After three days, the house was reduced to rubble, but the troops inside were still holding out. The lieutenant was getting agitated that the operation was taking so long and on the third day, he ordered his most prized weapon — a T72 Russian tank — into battle.
For five hours the tank ground along a narrow road through pine forests and scattered villages of small houses and ancient Roman ruins. The straight lines of the Roman remains stood in contrast to meek and ugly village houses. Sometimes the two architectures mixed: A Roman archway became part of a cowshed, a delicate column supported a crude balcony of breeze blocks and metal sheets.
In a car following the tank, the lieutenant considered his options.
“Wherever you turn, your choices are difficult,” he said. “Do I sell my tanks and artillery, and give the money to my men? Do I lose my weapons to the Islamists in the coming war? Do I destroy them?”

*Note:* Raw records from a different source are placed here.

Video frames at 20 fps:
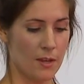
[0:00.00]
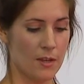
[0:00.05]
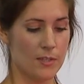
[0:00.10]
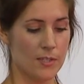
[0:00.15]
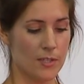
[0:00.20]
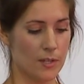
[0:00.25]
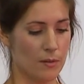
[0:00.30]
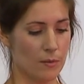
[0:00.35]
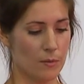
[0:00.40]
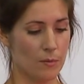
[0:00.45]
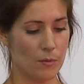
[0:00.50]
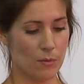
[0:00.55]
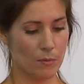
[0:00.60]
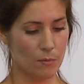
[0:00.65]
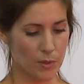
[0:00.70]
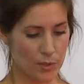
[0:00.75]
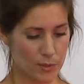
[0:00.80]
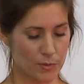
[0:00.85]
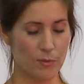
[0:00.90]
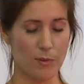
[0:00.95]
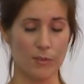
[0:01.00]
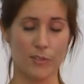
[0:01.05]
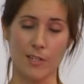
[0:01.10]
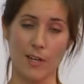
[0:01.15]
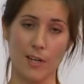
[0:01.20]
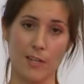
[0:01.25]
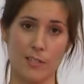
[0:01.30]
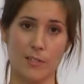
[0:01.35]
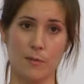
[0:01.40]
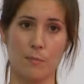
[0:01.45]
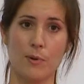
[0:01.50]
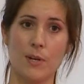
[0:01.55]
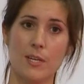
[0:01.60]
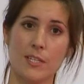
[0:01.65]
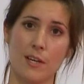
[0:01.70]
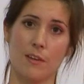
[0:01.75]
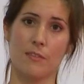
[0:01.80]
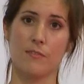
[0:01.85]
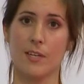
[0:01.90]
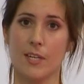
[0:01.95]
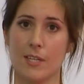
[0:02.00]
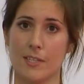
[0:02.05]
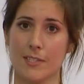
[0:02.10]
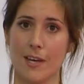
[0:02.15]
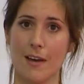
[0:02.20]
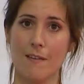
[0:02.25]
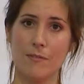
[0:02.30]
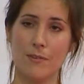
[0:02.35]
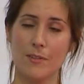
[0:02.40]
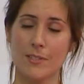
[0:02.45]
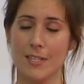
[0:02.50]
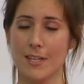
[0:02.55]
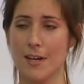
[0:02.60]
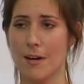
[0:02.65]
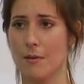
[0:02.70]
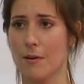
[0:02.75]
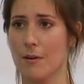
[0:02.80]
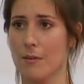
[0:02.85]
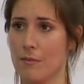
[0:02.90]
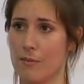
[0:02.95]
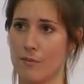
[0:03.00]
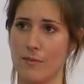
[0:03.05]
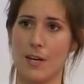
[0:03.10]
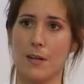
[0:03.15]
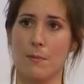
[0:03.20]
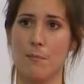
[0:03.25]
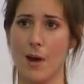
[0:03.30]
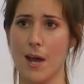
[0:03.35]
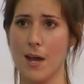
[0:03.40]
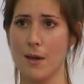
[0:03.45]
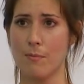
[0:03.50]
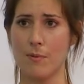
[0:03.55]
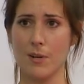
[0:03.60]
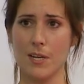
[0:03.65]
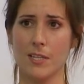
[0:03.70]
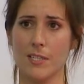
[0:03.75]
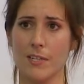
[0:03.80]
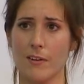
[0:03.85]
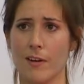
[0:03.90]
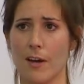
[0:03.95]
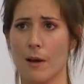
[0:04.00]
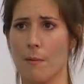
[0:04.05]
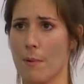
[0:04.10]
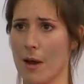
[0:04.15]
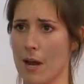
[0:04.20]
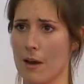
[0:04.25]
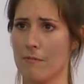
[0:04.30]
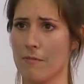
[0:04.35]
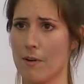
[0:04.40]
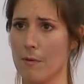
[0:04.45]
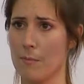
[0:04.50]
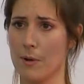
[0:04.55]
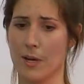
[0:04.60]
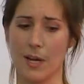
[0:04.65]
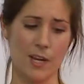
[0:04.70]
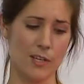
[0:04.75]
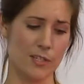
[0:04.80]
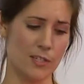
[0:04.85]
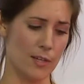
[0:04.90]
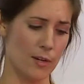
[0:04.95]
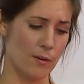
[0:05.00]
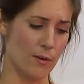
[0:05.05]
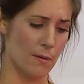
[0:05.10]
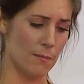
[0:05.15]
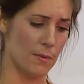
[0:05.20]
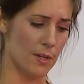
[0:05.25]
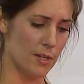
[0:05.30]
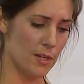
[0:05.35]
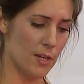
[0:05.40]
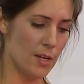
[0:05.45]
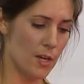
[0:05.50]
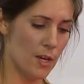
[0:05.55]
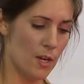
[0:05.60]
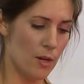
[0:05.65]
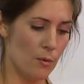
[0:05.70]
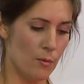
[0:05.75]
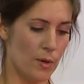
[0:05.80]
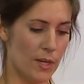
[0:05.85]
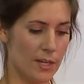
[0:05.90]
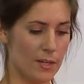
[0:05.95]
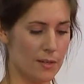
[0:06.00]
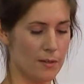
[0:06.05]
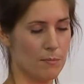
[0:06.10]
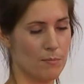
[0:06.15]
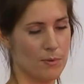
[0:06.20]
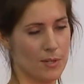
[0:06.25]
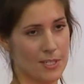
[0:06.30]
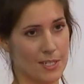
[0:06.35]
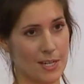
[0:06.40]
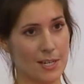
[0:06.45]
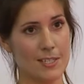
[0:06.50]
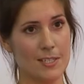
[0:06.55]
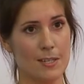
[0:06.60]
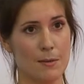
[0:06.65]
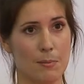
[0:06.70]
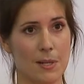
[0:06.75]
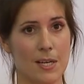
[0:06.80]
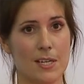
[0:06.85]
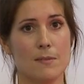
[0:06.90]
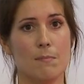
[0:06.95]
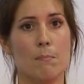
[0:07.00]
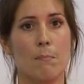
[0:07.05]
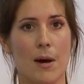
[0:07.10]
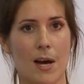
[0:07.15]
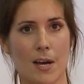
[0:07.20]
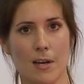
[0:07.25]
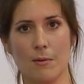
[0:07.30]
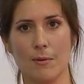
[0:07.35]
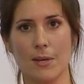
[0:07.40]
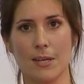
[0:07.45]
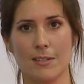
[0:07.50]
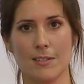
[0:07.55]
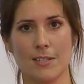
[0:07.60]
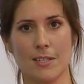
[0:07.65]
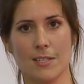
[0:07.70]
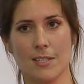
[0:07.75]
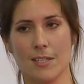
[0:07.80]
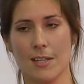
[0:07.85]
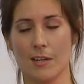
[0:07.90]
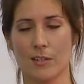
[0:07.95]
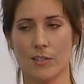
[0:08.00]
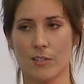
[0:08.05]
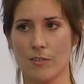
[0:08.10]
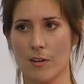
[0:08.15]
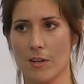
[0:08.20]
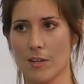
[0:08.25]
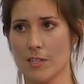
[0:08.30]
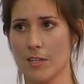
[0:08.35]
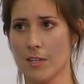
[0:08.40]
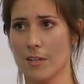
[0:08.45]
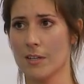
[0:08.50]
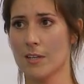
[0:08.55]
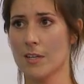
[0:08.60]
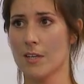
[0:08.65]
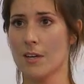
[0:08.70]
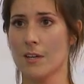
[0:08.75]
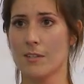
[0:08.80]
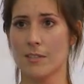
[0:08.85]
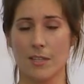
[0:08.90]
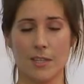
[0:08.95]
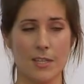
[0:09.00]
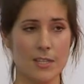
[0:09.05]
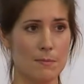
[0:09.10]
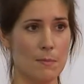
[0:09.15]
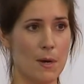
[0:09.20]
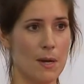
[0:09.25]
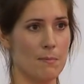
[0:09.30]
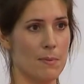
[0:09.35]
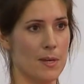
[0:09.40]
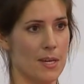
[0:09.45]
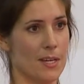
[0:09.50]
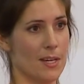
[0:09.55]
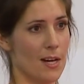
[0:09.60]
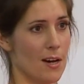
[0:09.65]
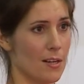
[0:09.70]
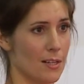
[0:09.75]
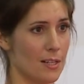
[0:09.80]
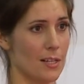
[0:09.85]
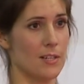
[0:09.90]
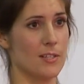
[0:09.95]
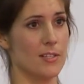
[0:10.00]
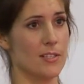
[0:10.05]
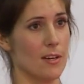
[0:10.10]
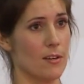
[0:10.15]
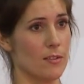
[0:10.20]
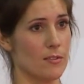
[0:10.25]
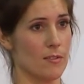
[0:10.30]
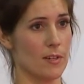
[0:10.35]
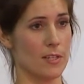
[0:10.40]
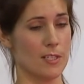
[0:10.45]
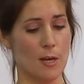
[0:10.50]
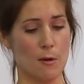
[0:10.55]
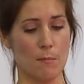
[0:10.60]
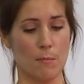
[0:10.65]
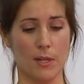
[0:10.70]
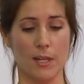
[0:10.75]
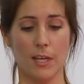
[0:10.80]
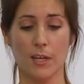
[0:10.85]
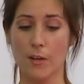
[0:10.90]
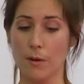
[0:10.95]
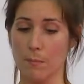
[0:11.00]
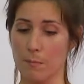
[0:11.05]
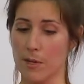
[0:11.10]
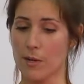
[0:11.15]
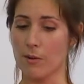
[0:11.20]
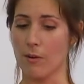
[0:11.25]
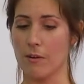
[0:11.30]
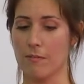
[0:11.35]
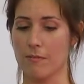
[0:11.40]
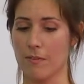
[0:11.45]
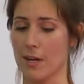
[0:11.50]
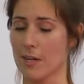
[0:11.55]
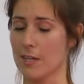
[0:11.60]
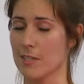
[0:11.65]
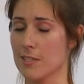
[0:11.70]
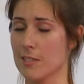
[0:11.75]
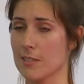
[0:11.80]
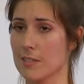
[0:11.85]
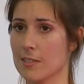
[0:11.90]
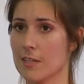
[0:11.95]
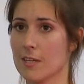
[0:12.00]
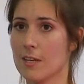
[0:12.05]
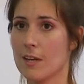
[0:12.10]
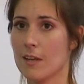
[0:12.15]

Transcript: So once we have started to print our 3D scaffolds in our 3D bioprinter and our biofabrication equipment, we can precisely place bioinks into that structure. So this might be cartilage cells, for example. It could be growth factors.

“We have reached the end of the line: If we don’t get support, we will lose. Soon it will be, either you give allegiance to the Islamists or are killed,” he said.
We drove down from the hills onto the Hama plains. Passing through a small market town, the massive tank negotiated a narrow lane between pickups piled high with red peppers and aubergines. The car radio was tuned to a government station playing the Lebanese singer Fairuz, who sang about love and loss, before a news bulletin came on and the presenter described how all “terrorists” had been cleared from Hama Province.
“Oh you terrorists, you will be defeated! Defeated! Defeated!” the presenter said.
Silence fell in the car.
Ancient Russian tanks — rebel and loyalist — were lobbing shells at each other across a pistachio grove like street children throwing stones in an alleyway. The explosions sent orange columns of dust into the haze of the setting sun. Near the outpost, a government tank was smoldering and a young girl lay dead, hit by shrapnel. A group of rebels crawled through the fields for almost 2km until they reached the edge of the outpost.
However, before they managed to scale the fortifications they were spotted — a shell landed nearby and machine-gun fire broke out, pinning them down. Two fighters kicked the dirt with their heels trying to make a shallow trench. Bullets whistled through the trees shredding leaves and tree trunks. Rebel mortars landed nearby; some of the fighters dropped their guns and withdrew. On the other side of the berm, government troops fired at the rebels from hatches in the ruined outpost.